3. Add the soaked and drained kidney beans, smoked sausage, salt, and pepper. Stir to combine.
4. Pour in the water and bring to a boil. Reduce heat to low and simmer for 1 hour or until the beans are tender.
5. Cook the rice according to package instructions using 2 cups of water.
6. Serve the bean mixture over the cooked rice.

Cooking Time: 1 hour 15 minutes

Homemade Ramen Noodle Soup

Homemade Ramen Noodle Soup
A classic comfort food, homemade ramen noodle soup is a simple yet satisfying meal that can be customized to your taste preferences. This recipe yields a rich and flavorful broth with springy noodles and savory toppings.

Ingredients:

– 4 cups chicken or pork broth
– 2 tablespoons vegetable oil
– 1 onion, thinly sliced
– 2 cloves garlic, minced
– 8 ounces ramen noodles
– 1 teaspoon soy sauce
– 1 teaspoon sesame oil
– Salt and pepper to taste
– Optional toppings: sliced pork, boiled egg, green onions, bean sprouts

Instructions:

1. In a large pot, heat the oil over medium-high heat. Add onion and garlic; cook until softened (3-4 minutes).
2. Pour in broth, soy sauce, and sesame oil. Bring to a boil, then reduce heat and simmer for 10 minutes.
3. Cook ramen noodles according to package instructions. Drain and set aside.
4. Assemble the soup by placing noodles into bowls, then ladling hot broth over them. Add desired toppings.
5. Serve immediately and enjoy!

Cooking Time: 20-25 minutes

Vegetable Stir-Fry with Rice

Vegetable Stir-Fry with Rice
Savor a flavorful and nutritious meal with this simple vegetable stir-fry recipe served over fluffy rice. This quick and easy dish is perfect for busy weeknights or weekend lunches.

Ingredients:

– 2 cups cooked white or brown rice
– 1 tablespoon vegetable oil
– 1 onion, diced
– 2 cloves garlic, minced
– 1 cup mixed vegetables (bell peppers, carrots, broccoli, etc.)
– 1 teaspoon soy sauce
– Salt and pepper to taste
– Fresh cilantro leaves for garnish (optional)

Instructions:

1. Heat the oil in a large skillet or wok over medium-high heat.
2. Add the onion and garlic; cook until the onion is translucent, about 3-4 minutes.
3. Add the mixed vegetables; stir-fry for 4-5 minutes or until they’re tender-crisp.
4. Stir in soy sauce; season with salt and pepper to taste.
5. Serve the vegetable mixture over cooked rice.
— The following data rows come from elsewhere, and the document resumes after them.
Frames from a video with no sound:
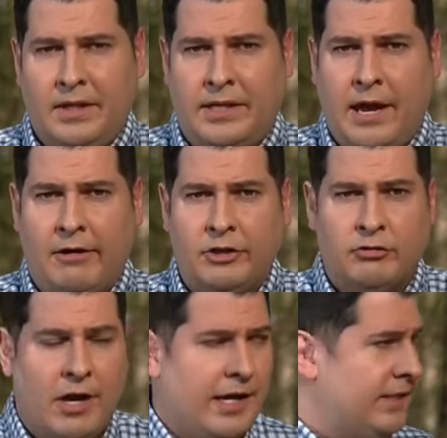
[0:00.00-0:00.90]
Carriage
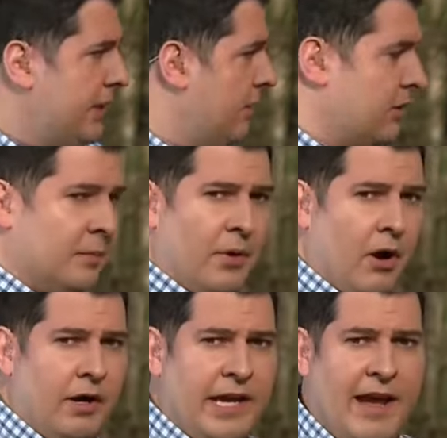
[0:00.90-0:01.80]
rides here at the
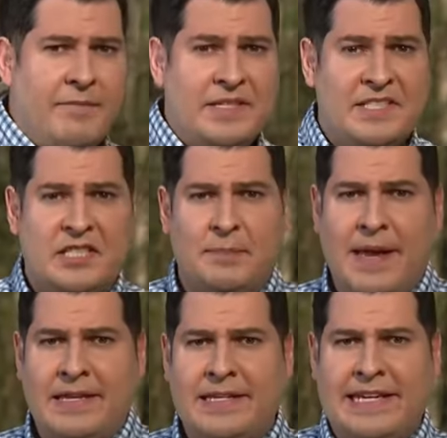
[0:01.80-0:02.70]
park have been
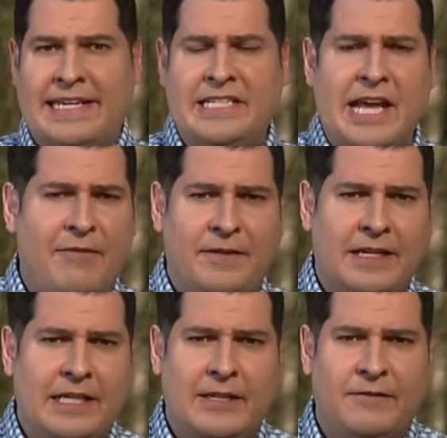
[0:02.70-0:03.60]
suspended
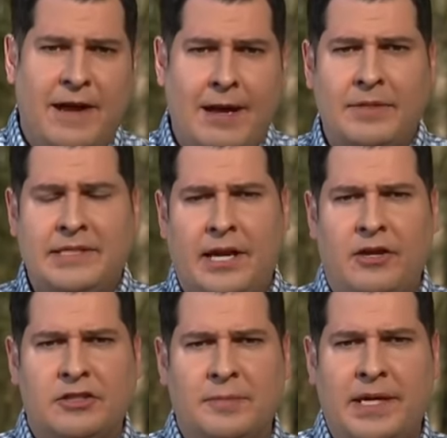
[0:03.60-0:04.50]
indefinitely. The family
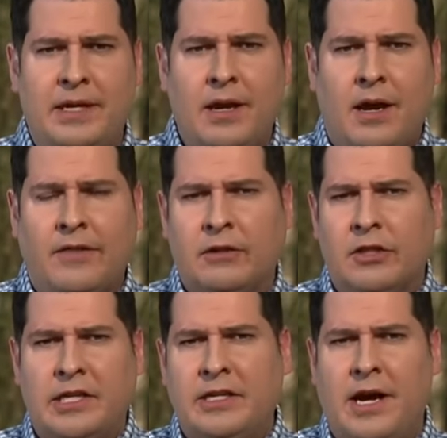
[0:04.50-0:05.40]
tells me uh, they're
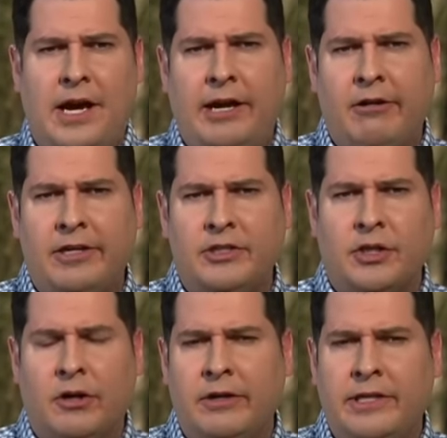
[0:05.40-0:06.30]
looking to hire an
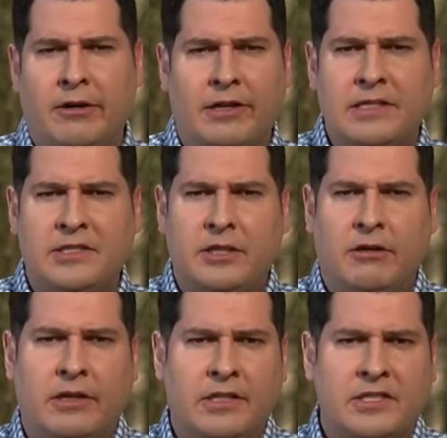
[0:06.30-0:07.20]
attorney and are
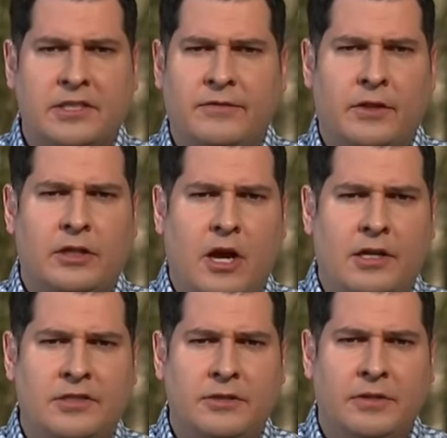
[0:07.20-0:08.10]
considering a civil
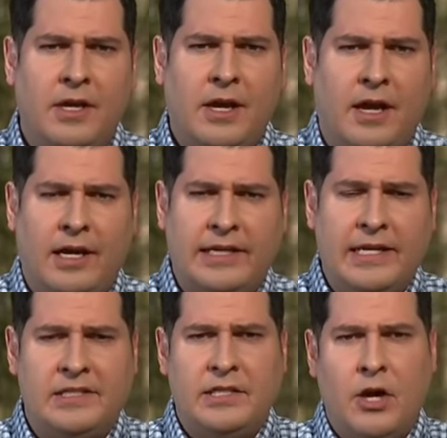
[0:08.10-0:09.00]
lawsuit uh,
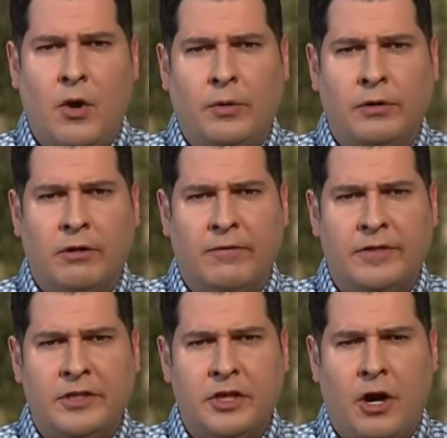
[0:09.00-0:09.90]
against the owner
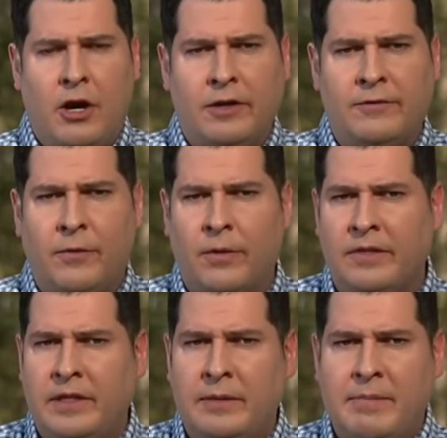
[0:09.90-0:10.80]
of the dog for
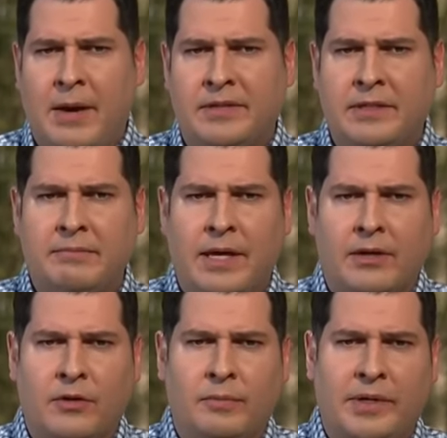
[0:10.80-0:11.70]
the mounting
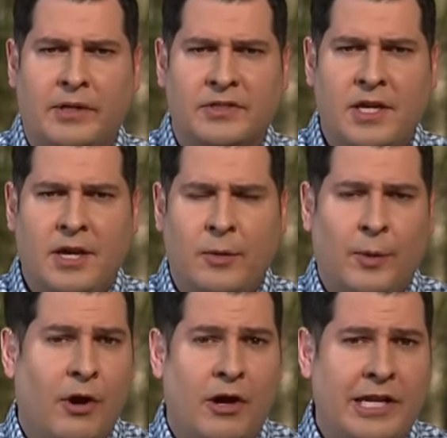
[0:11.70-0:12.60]
medical bills.
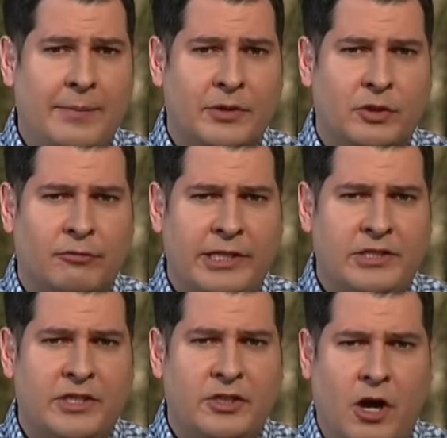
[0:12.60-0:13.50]
We were unable to
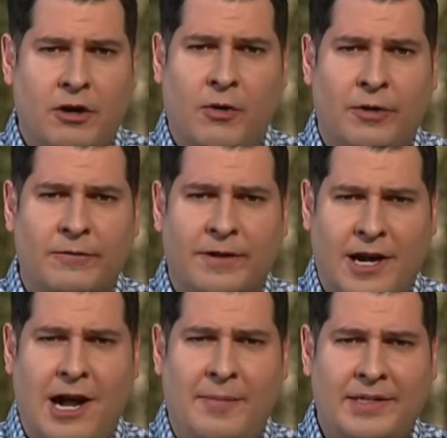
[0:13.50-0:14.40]
reach the dog owner for
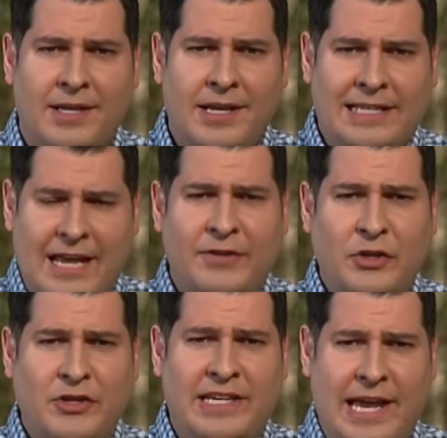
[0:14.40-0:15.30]
comment. Live in
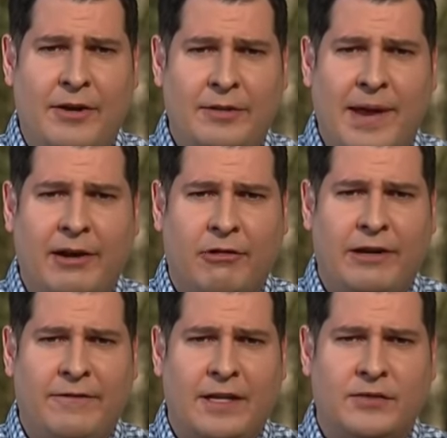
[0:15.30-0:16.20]
Union County, Matt
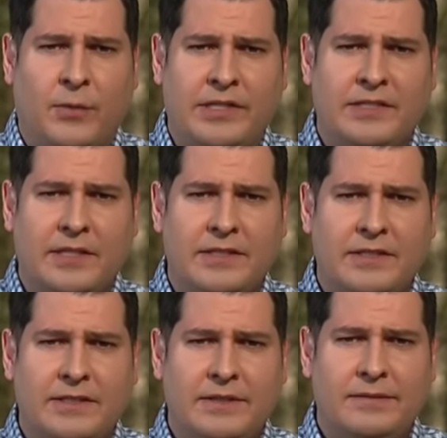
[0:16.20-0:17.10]
Grant, Fox
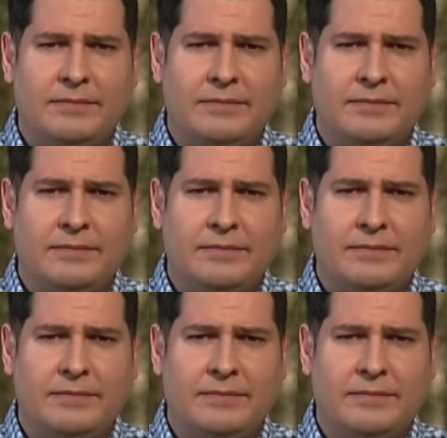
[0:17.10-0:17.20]
46.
Cooking Time: 15-20 minutes

Potato and Onion Soup

Potato and Onion Soup
A comforting and flavorful soup that’s perfect for a chilly evening. This recipe combines the richness of potatoes with the sweetness of caramelized onions.

Ingredients:

– 2 large potatoes, peeled and diced
– 1 large onion, thinly sliced
– 2 tablespoons butter
– 1/2 cup all-purpose flour
– 2 cups chicken or vegetable broth
– 1 cup heavy cream or half-and-half
– Salt and pepper to taste
– Fresh parsley or chives for garnish (optional)

Instructions:

1. In a large pot, melt the butter over medium heat. Add the sliced onions and cook until they’re caramelized and golden brown, stirring occasionally.
2. Add the diced potatoes, flour, broth, and heavy cream or half-and-half to the pot. Stir to combine.
3. Bring the mixture to a simmer and cook for 15-20 minutes, or until the potatoes are tender.
4. Season with salt and pepper to taste.
5. Serve hot, garnished with fresh parsley or chives if desired.
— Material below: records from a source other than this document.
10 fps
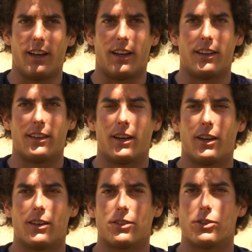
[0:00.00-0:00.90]
And
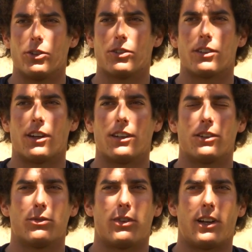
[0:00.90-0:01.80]
so you started
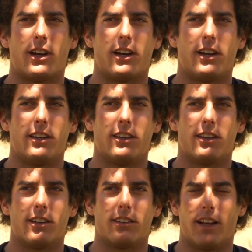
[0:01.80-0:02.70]
to fly
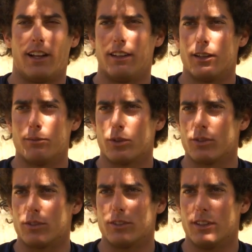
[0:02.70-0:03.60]
in El Yemo,
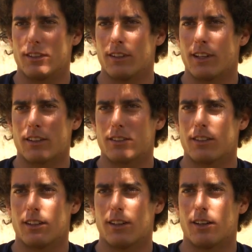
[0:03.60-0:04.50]
no? It's the next
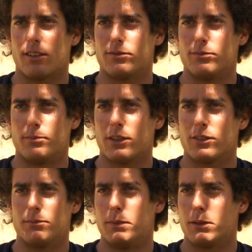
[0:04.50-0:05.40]

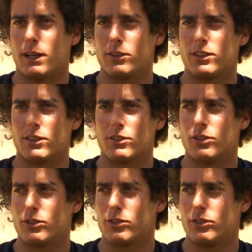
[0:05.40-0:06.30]
big mountain
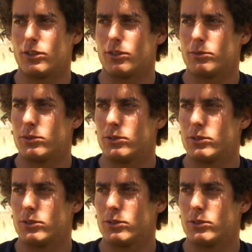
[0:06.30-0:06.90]
close to your home.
Cooking Time: 25-30 minutes

Egg Fried Rice

Egg Fried Rice
A classic Chinese dish made with cooked rice, eggs, and vegetables, egg fried rice is a simple and satisfying meal that can be ready in no time. This recipe serves 2-3 people.

Ingredients:

– 2 cups cooked rice (preferably day-old rice)
– 1 tablespoon vegetable oil
– 1 small onion, diced
– 2 cloves garlic, minced
– 1 cup mixed vegetables (e.g., peas, carrots, corn)
– 2 eggs, beaten
– 1 teaspoon soy sauce
– Salt and pepper to taste
– Scallions, chopped (optional)

Instructions:

1. Heat the oil in a large skillet or wok over medium-high heat.
2. Add the diced onion and minced garlic; stir-fry until they are translucent.
3. Add the mixed vegetables; stir-fry for 2-3 minutes.
4. Push the vegetable mixture to one side of the pan. Crack the eggs into the other side; scramble them until cooked through.
5. Mix the eggs with the vegetables.
6. Add the cooked rice to the pan, breaking up any clumps with a spatula. Stir-fry for 2-3 minutes or until the rice is heated through and slightly browned.
7. Season with soy sauce, salt, and pepper to taste.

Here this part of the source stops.